I have written a program; suppose it's called worker
.
(While the program is written in Haskell, I don't think that's particularly relevant to this post.)
When run, worker
starts a bunch of copies of a script.
Under normal circumstances this script sets up a container using Linux cgroups and Linux user namespaces, but none of that is relevant because the strange behaviour in question occurs just fine without all of that -- in fact, we'll let it start the following script, say ./sleep.sh
:
#!/bin/bash
sleep 10
Clearly, there is no weird behaviour here, assuming that the system has bash
under /bin
, and mine does.
The copies of sleep.sh
are started by passing ./sleep.sh
to posix_spawnp(3)
.
(The Haskell process
library does this for me.)
The thing is, occasionally (once every 5 to 10 invocations of ./worker
, approximately), posix_spawnp
returns EFAULT
("Bad Address").
The manpage for posix_spawnp
says that:
ERRORS
The posix_spawn() and posix_spawnp() functions fail only in the case where the underlying fork(2), vfork(2) or clone(2) call fails; in these cases, these functions return an error number, which will be one of the errors described for fork(2), vfork(2) or clone(2).

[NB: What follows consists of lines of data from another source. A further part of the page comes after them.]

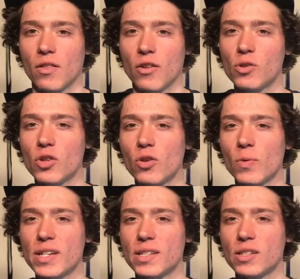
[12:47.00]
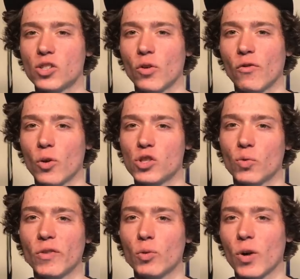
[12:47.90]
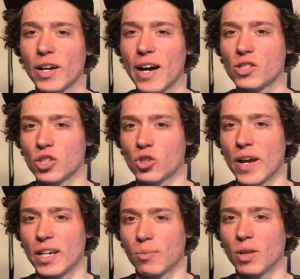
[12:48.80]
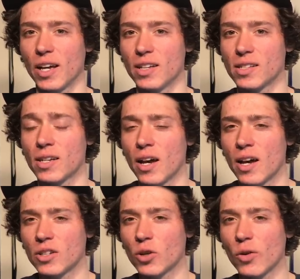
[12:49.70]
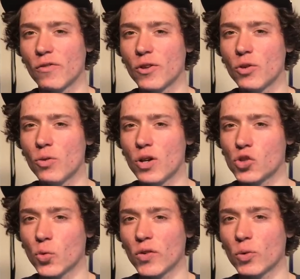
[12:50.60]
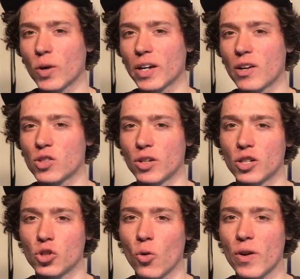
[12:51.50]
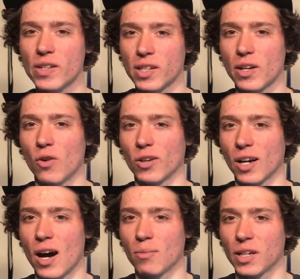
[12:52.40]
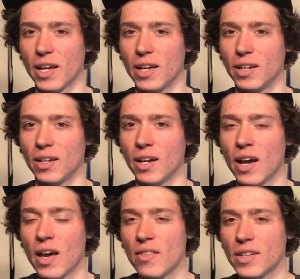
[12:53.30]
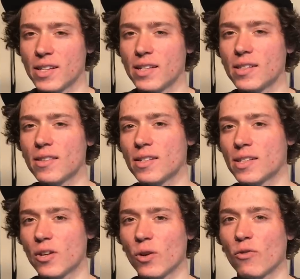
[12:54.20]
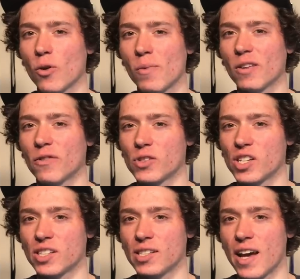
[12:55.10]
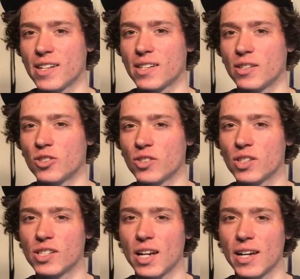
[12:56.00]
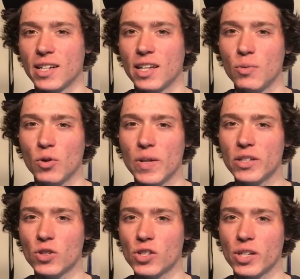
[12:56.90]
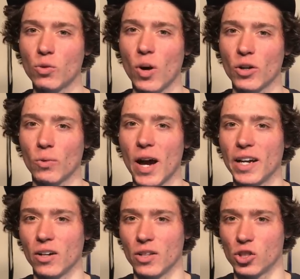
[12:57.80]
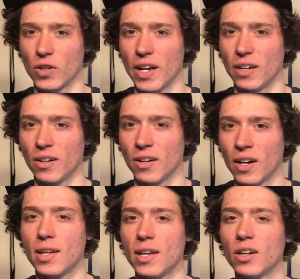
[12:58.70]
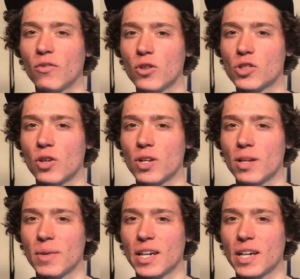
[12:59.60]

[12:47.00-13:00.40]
Those are the reasons to avoid Zwift workouts and training plans. To review, Zwift workouts are notoriously overcomplicated. This isn't the secret formula for success, it's just designed to keep you interested while you're riding on the trainer. Intervals don't need to be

In addition, these functions fail if:
ENOSYS Function not supported on this system.
Okay, so I should look for EFAULT
in fork(2)
, vfork(2)
and clone(2)
to figure out what goes wrong, right?
Wrong.
Or, in any case, none of those manpages mention EFAULT
.
I've looked through the source code of posix_spawnp
in glibc and it at least doesn't throw EFAULT
directly; presumably, one of the subroutines it calls does.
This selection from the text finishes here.